Bajé las escaleras hacia el estudio de mi padre. El aroma a cuero y madera de caoba era familiar, reconfortante. Aquí todo tenía un orden, un precio y un valor claro. Las cosas eran así. La gente, también. Mi mundo estaba construido sobre capas de expectativas y responsabilidades que, aunque a veces pesaban, eran tan naturales para mí como respirar. No tenía que cuestionar si la universidad sería pagada, o si podría permitirme los libros, o si un turno extra significaría la diferencia entre comer o no. Esas no eran variables en mi ecuación. Jamás lo habían sido.
Durante la cena, mis padres hablaron de compromisos sociales, de la temporada navideña que se avecinaba y de lo imposible que sería llevar a Charlie a todos los eventos.
—La pobre se aburriría mortalmente —dijo mi madre, tomando un sorbo de vino—. Y necesitaremos que alguien se quede con ella en Birchwood. La casa estará cerrada, pero con la temporada de cenas y galas…
Birchwood. La casa de campo en Northumberland. Un lugar de inviernos crudos, silencio absoluto y recuerdos de infancia llenos de espacios vacíos.
—Podríamos pedirle a Eleanor que la acompañe —sugirió mi padre sin levantar la vista de su plato—. Charlotte la adora. Y la chica parece sensata.
Eleanor. El nombre sonó extraño en la mesa del comedor, entre la porcelana fina y la cristalería. La imagen de ella en la biblioteca, con su suéter humilde, me vino a la mente. La idea de que pasara semanas en Birchwood, moviéndose por esas habitaciones frías, me resultó… incongruente. Birchwood era de la familia. Un retiro privado.
—¿No sería… una intrusión? —comenté, sin querer sonar brusco, pero tampoco entusiasta.
Mi madre me miró con una leve sorpresa.
—¿Intrusión? Alexander, es su trabajo. Y nos haría un gran favor. Además, necesita el dinero, estoy segura. Los estudiantes siempre lo necesitan.
Ahí estaba. La lógica simple y práctica de mi mundo. Ella necesitaba el dinero. Nosotros necesitábamos el servicio. Una transacción limpia, sin sentimentalismos. Como todo.
—Supongo que tienes razón —asentí, llevando el tenedor a la boca.
No era asunto mío, en realidad. Si mis padres decidían que la niñera pasara la Navidad en nuestra casa de campo, era su decisión. Yo simplemente estaría allí, probablemente aburrido, esperando a que pasaran las interminables fiestas.
Más tarde, subiendo a mi habitación, pasé por delante de la puerta entreabierta de la sala de juegos. Oí la risa de Charlie, clara y alegre, y luego una risa más suave, contenida. La de ella. Me detuve un segundo. Eleanor le estaba leyendo un cuento, haciendo voces diferentes. Sonaba absurdo. Infantil.

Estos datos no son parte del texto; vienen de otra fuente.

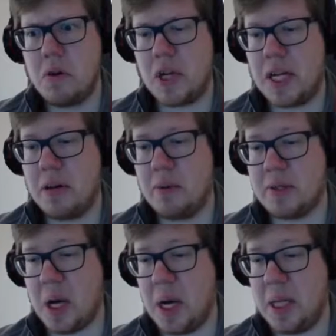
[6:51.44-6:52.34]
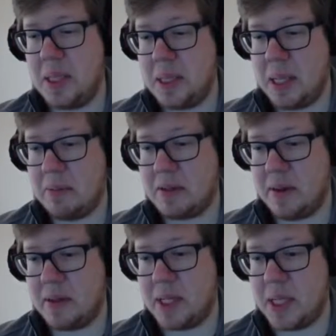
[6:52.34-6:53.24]
Okay, that was odd. That was
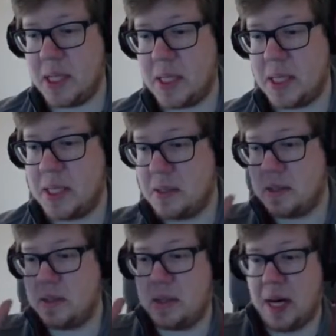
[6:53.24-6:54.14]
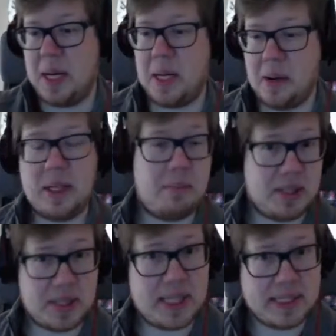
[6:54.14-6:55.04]
very cut on, I
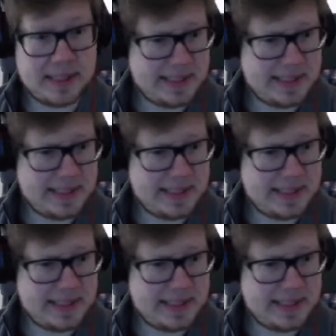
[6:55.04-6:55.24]
must say.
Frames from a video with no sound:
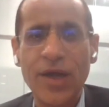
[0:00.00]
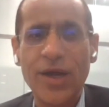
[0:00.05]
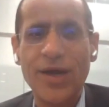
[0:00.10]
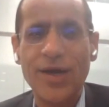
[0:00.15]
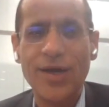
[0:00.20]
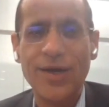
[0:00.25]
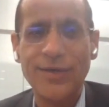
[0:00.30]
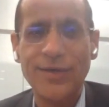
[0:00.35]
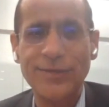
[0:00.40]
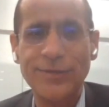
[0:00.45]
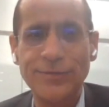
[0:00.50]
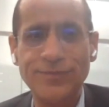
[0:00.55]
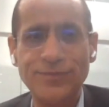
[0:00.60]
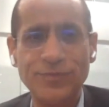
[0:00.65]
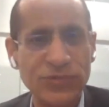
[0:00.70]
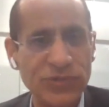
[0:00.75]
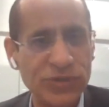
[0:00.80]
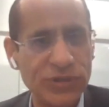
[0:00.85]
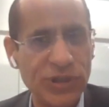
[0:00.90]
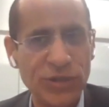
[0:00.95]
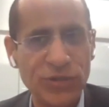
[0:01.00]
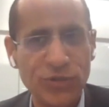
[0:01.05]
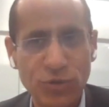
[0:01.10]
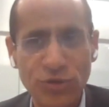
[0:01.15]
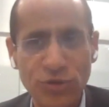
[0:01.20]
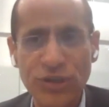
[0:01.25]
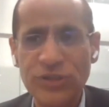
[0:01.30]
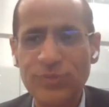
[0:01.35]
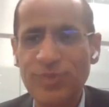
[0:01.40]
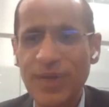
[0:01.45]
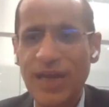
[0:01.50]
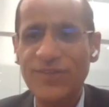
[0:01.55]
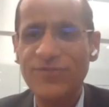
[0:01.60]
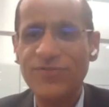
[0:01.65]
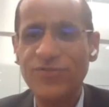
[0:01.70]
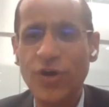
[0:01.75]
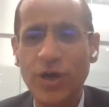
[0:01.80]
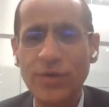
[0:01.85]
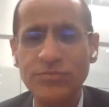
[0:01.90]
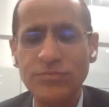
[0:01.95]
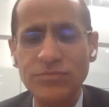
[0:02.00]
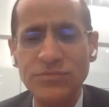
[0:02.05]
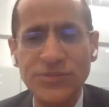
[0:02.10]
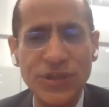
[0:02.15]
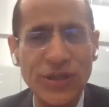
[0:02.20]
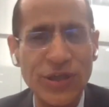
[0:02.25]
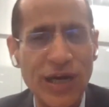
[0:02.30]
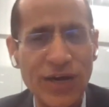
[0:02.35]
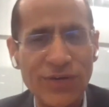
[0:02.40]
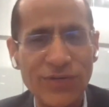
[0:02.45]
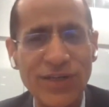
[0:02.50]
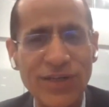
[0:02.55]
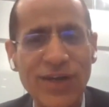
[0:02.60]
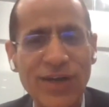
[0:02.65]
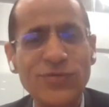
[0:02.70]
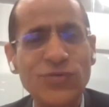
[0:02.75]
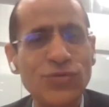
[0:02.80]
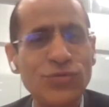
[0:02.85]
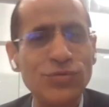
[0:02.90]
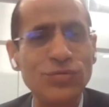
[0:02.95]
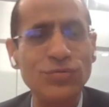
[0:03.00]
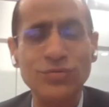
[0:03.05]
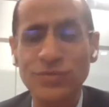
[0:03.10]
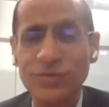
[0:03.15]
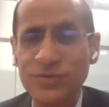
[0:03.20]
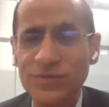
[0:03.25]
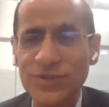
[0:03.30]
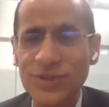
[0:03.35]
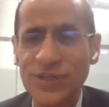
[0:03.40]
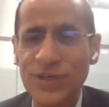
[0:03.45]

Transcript: Through this platform, I would love to,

Pero Charlie reía. De verdad.
Me alejé sin hacer ruido, una sensación extraña instalándose en mi pecho. No era empatía ni interés. Era más bien… desconcierto. No entendía esa dedicación, ese esfuerzo por algo tan trivial como hacer reír a una niña. En mi mundo, las cosas se obtenían o se delegaban. El esfuerzo personal era para los negocios, para los estudios, para los resultados. No para las voces tontas en un cuento antes de dormir.
Al llegar a mi habitación, miré por la ventana los jardines iluminados por faroles. Londres brillaba a lo lejos. Pensé en Birchwood, en la nieve que ya debía de estar cubriendo los prados, en el silencio que llenaba los pasillos.
Y, sin querer, pensé en cómo se vería esa niñera, Eleanor, allí. Fuera de lugar. Como un pájaro pequeño en una pajarera de cristal demasiado grande.
Sacudí la cabeza, apartando el pensamiento. No era mi preocupación. Ella haría su trabajo. Yo haría lo que se esperaba de mí. Y la Navidad, como cada año, pasaría.
Después de todo, ella solo era la niñera.